Despite well-established freedom of the press protections that outline and guarantee the rights of reporters who cover breaking news stories—including confrontations between demonstrators and authorities—North Dakota officials have charged Democracy Now! host Amy Goodman with criminal trespassing after she documented private security personnel’s use of dogs to attack Native American foes of the Dakota Access Pipeline project.

Video footage obtained by Goodman, an internationally respected and frequently honored independent journalist, helped to alert Americans to the tactics being used to stop demonstrations against the pipeline by the Standing Rock Sioux Tribe and their allies. On Friday, the Obama administration halted work on key portions of the $3.8 billion pipeline project—recognizing concerns raised by the tribe and environmental activists.

To quote Tallyrand,* it is worse than a crime, it is a mistake.

The behavior of the pipeline company, as well as the behavior of local and state law enforcement has been abhorrent, and their natural response is to go after the reporter.

I think that contaminants in North Dakota from fracking have melted their so-called minds.

 *Again, this is probably not an actually a quote from Tallyrand. It was likely said by Joseph Fouché, but, “C’est pire qu’un crime, c’est une faute,” is all too frequently credited to Talleyrand.

This is Not a Gaffe, This is Walking the Walk

I am not a fan of the Green Party, I think that they play politics to lose, as a way to assauge liberal white guilty.

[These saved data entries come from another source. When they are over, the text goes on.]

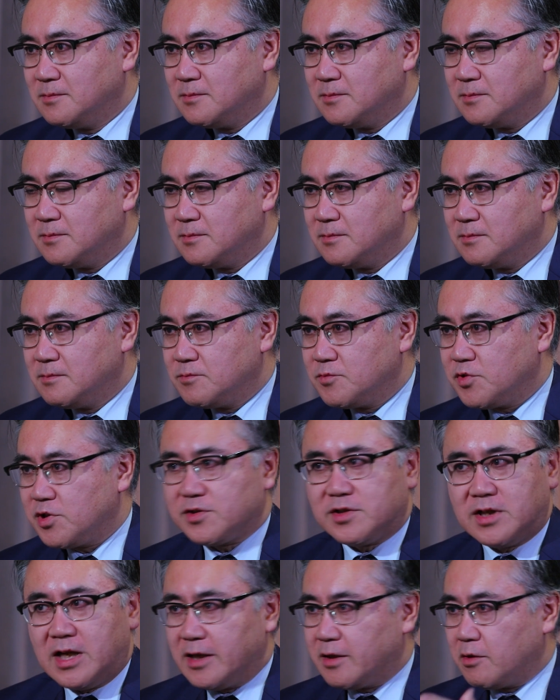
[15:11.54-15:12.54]
Right.
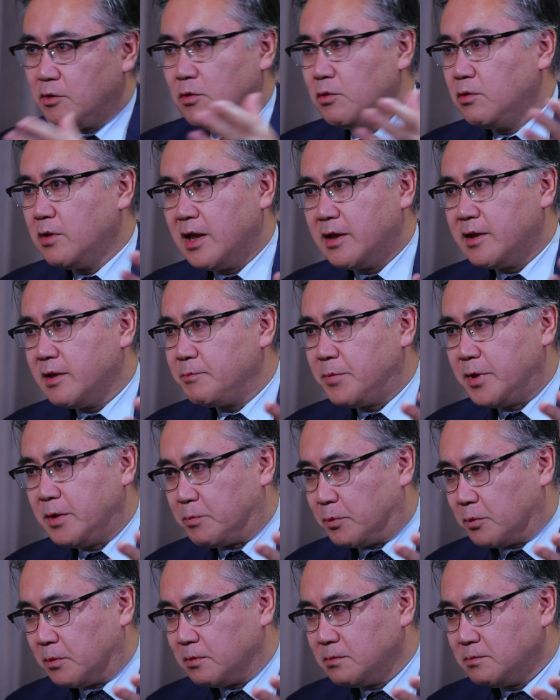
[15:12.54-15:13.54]
Just like all other
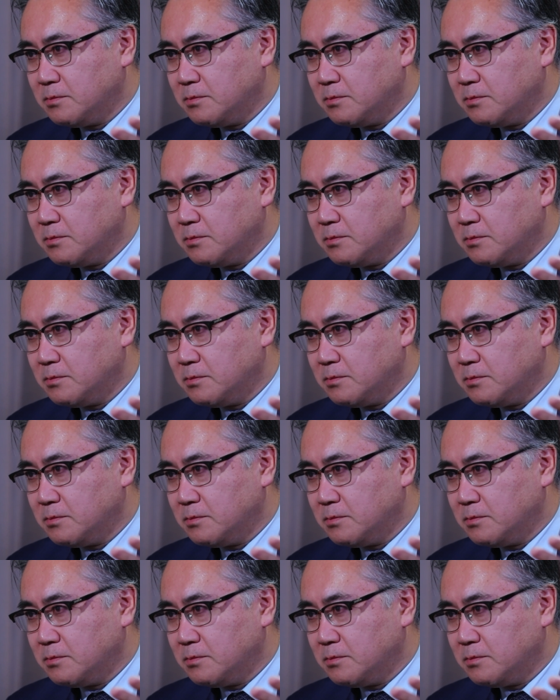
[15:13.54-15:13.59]
people.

I am also not a fan of their current Presidential candidate, Jill Stein, who is winking and nodding at some of the more unsavory aspects of her base, most notably anti-vaxxers.

That being said, the fact that Stein has been charged as a result of her role in the protest against the Dakota access pipeline, which is demolishing holy Indian burial sites, is a plus in my book:

Jill Stein, the Green Party presidential candidate, is facing misdemeanor criminal charges in North Dakota after she spray-painted a bulldozer at a rally protesting the construction of the Dakota Access Pipeline, law enforcement officials said on Wednesday.

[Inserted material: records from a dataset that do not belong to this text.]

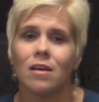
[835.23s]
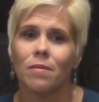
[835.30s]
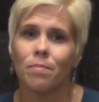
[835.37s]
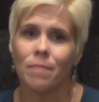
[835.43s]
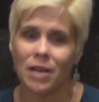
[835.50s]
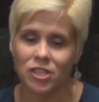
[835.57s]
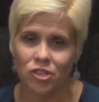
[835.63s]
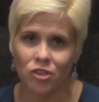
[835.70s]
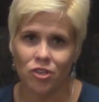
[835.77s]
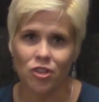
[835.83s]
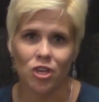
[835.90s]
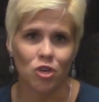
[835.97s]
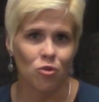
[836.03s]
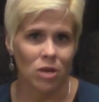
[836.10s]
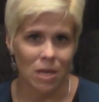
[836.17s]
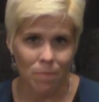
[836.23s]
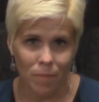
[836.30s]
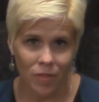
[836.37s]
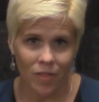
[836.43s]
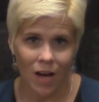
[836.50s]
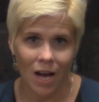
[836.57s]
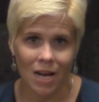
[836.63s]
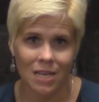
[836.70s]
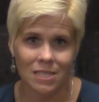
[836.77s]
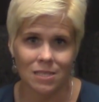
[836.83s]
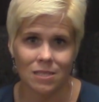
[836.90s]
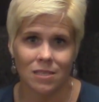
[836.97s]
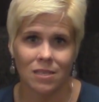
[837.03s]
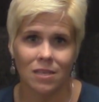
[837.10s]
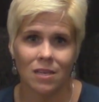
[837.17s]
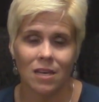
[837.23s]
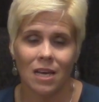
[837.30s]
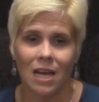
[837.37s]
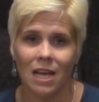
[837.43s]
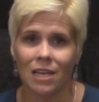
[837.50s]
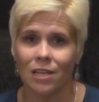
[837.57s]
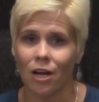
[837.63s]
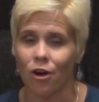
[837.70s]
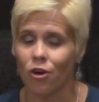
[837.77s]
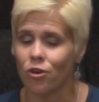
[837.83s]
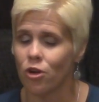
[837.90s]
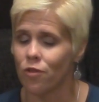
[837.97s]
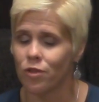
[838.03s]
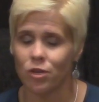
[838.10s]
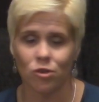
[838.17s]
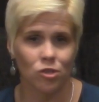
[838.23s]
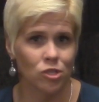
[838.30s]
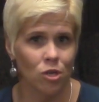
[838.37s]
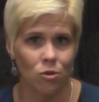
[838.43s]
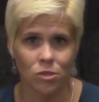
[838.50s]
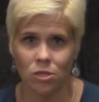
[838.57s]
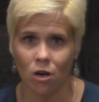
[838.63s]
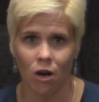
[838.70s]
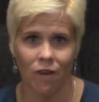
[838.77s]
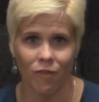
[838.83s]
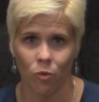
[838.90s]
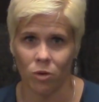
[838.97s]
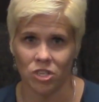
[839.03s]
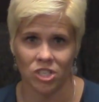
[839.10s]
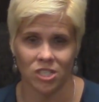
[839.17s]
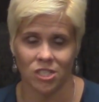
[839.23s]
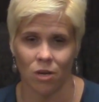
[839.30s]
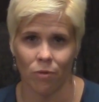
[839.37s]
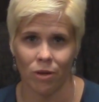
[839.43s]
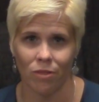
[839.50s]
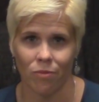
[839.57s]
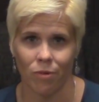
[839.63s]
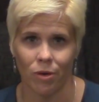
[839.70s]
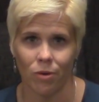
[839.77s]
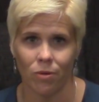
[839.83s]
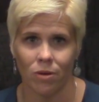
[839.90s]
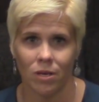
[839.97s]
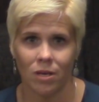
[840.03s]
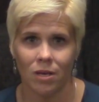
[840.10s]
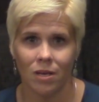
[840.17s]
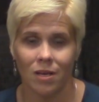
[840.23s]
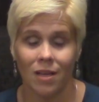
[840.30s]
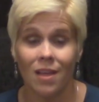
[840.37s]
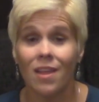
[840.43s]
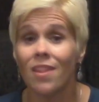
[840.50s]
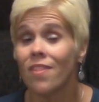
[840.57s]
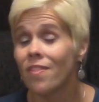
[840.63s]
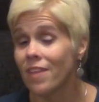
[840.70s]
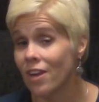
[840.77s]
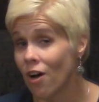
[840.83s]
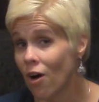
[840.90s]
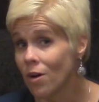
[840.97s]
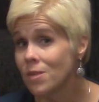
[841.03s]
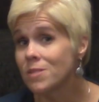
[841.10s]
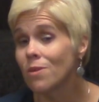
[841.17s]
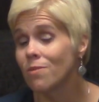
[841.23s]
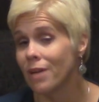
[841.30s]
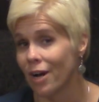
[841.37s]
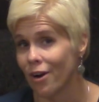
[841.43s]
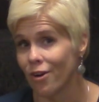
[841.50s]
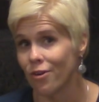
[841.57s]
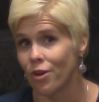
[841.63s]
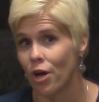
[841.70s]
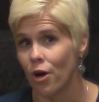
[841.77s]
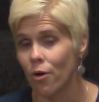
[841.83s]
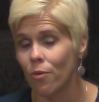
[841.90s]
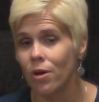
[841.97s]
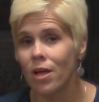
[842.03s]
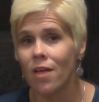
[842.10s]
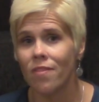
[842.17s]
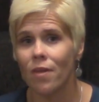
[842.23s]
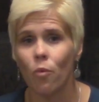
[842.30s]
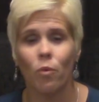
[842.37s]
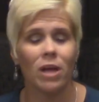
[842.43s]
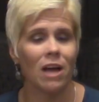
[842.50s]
make sure that you empathize and let her know that you're so sorry for what she's going through. Then also let her know that we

Warrants charging Ms. Stein, 66, and her running mate, Ajamu Baraka, with criminal trespass and criminal mischief were issued after several Caterpillar bulldozers were found to have been defaced at the protest, which was held on Tuesday, according to an affidavit prepared by the Morton County Sheriff’s Department.

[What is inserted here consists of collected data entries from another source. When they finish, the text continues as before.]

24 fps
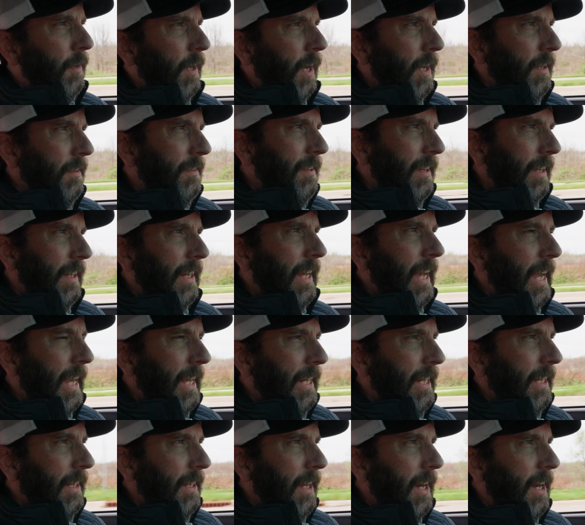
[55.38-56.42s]

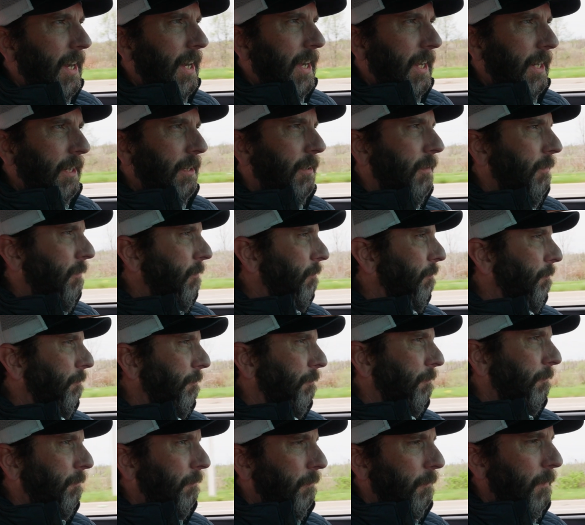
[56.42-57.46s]
1989.
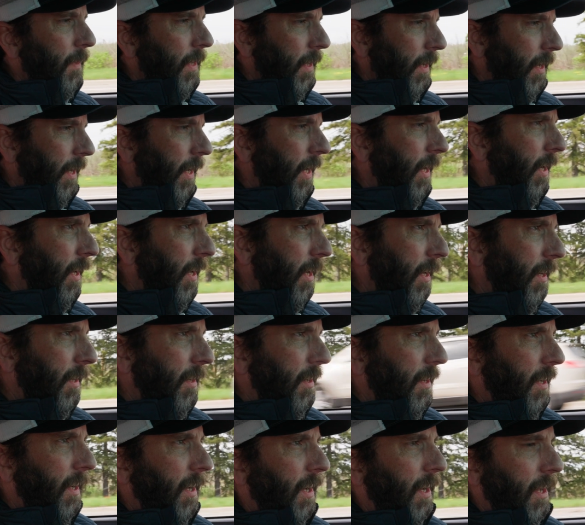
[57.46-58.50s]
And
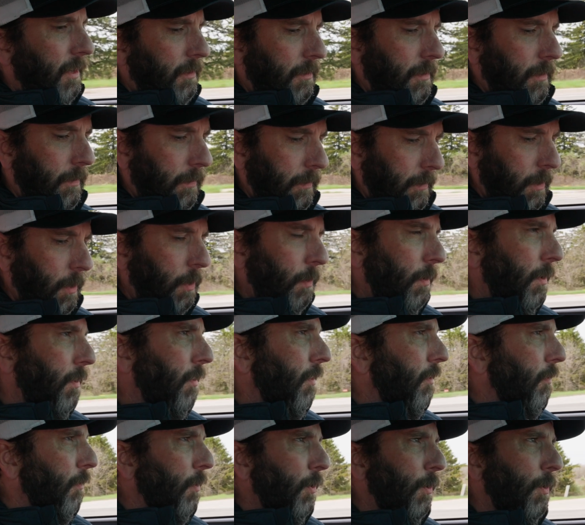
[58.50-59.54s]
just going
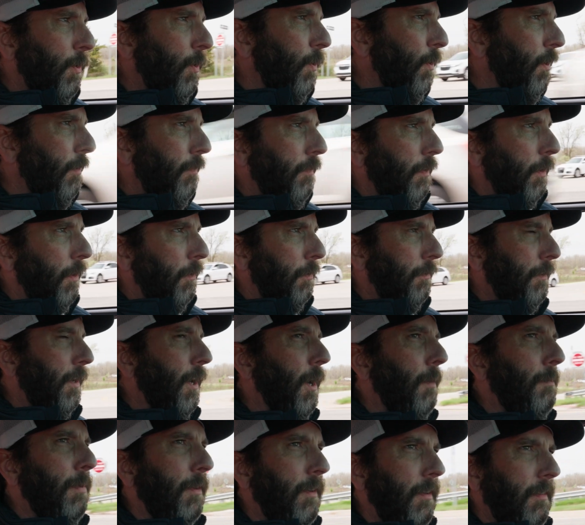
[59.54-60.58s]
through the first
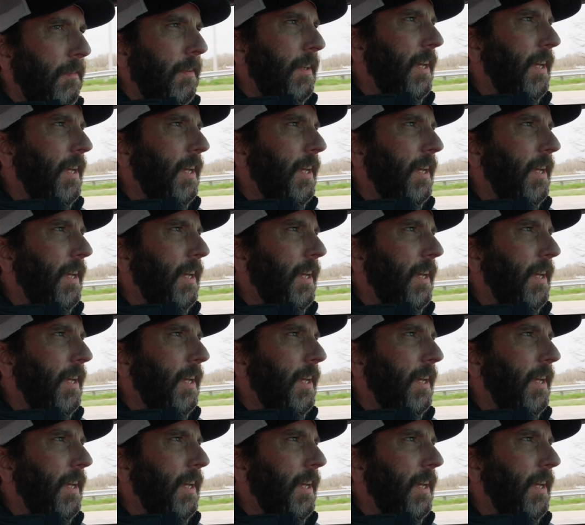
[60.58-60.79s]
couple of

“Officers were alerted to video that displayed presidential candidate Jill Stein painting the front of one of the Caterpillars with the message ‘I approve this message,’ ” the affidavit said.

The warrants are valid only in North Dakota, said Rob Keller, a spokesman for the Sheriff’s Department, adding that Ms. Stein and Mr. Baraka would be arrested only if they returned to the state.


The pipeline project has met with resistance from many who say that it will destroy sacred Native American sites and potentially threaten the quality of the drinking water at a nearby reservation.

I still ain’t gonna vote for her, but my disdain for her, and her campaign, is no longer complete.